GroupAbout the Group
Cellular and Chemical Biology Research in the Cellular and Chemical Biology group aims to explain how the properties of living cells emerge from the functions and interactions of their constituent molecules. Our research spans many scales from molecular structure through to cells and their interactions. Using a broad range of methods, including microscopy, biochemistry, molecular genetics, x-ray crystallography and mathematical modelling we investigate key cellular processes including the cell-cycle, cell and organelle motility, and metabolism.
Microbes and Disease The Microbes and Disease group is focused around bacterial and fungal infections of plants, animals and humans. It has a strong focus on understanding the molecular basis of infection, the molecular basis of the host response to infection and the interactions of antimicrobial drugs with pathogens. Our overall goal is to deliver science which has a real impact on disease control including identifying new approaches to disease control and new approaches to the use of antimicrobial drugs. We use a broad range of technologies including next generation sequencing, mass spectrometry and high resolution and non-invasive imaging. The group includes microbiologists, molecular biologists, mathematicians, plant biologists and immunologists. We work extensively with other groups in Universities, Government and Industry in the UK and across the world.
Behaviour The Behaviour group at our Cornwall Campus focuses on understanding social, sexual and competitive behaviour, studying how behaviour evolved and its mechanistic basis. Research is both empirical and theoretical, utilising recent molecular and biochemical techniques, experimental evolution studies in the lab and long-term field studies. We work on a wide range of species including insects, amphibians, birds and mammals, and run field research projects across the globe. Current research includes studies of cooperation, predator-prey interactions, information use and transmission, the ecology and biochemical basis of ageing, parental care, selfish genes, life-history and developmental trade-offs, maternal effects, sexual selection and sexual conflict.
Ecology and Conservation The Ecology and Conservation group at our Cornwall Campus focuses on pressing issues in animal ecology, including: the impacts of renewable energy generation; interactions between wildlife, fisheries and agriculture (particularly in relation to TB in badgers and cattle); new techniques in monitoring movement in wild animals; over-harvesting; and the impacts of climate change. They combine field, laboratory, and modelling studies, carried out globally in ecosystems ranging from farmland to coral reefs.
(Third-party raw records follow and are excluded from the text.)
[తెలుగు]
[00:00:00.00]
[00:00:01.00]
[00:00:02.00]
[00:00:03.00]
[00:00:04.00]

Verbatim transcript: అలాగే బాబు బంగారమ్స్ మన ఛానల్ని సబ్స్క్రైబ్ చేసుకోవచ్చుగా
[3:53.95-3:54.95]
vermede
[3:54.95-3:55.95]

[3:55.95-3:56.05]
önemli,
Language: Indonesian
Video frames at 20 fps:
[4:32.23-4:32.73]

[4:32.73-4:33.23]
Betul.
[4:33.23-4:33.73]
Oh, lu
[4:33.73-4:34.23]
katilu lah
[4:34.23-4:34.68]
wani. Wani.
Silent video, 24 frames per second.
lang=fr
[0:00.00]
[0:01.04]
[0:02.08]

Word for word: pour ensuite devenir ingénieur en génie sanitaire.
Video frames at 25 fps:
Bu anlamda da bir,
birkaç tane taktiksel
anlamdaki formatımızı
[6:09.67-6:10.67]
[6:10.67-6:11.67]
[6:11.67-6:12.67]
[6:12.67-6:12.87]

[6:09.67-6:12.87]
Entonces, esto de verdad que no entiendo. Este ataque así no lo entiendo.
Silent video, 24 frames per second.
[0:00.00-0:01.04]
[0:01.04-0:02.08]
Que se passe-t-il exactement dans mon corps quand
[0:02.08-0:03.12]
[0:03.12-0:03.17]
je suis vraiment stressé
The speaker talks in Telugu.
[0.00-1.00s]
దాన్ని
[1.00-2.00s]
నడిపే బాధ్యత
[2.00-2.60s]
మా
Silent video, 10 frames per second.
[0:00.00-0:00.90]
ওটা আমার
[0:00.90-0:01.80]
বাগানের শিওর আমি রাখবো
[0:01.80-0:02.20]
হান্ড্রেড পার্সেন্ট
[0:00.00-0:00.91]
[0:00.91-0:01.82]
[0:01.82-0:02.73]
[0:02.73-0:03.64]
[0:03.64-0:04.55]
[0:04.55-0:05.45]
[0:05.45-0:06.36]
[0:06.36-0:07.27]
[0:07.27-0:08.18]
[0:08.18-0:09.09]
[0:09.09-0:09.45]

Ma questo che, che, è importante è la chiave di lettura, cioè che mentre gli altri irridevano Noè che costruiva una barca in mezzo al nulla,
Evolution The Evolution Group at our Cornwall Campus has particular strengths in the evolutionary ecology of host-pathogen interactions, sexual selection and studying selection in the wild. They use experimental evolution to investigate how changes in environment or mating patterns drive rapid evolutionary adaptation in microbes and insects and high throughput sequencing to dissect evolution at the level of the gene. Current projects include studies of ageing, host-parasite coevolution, the genetic basis of mimicry, parental care, selfish genes, speciation and life-history and developmental trade-offs.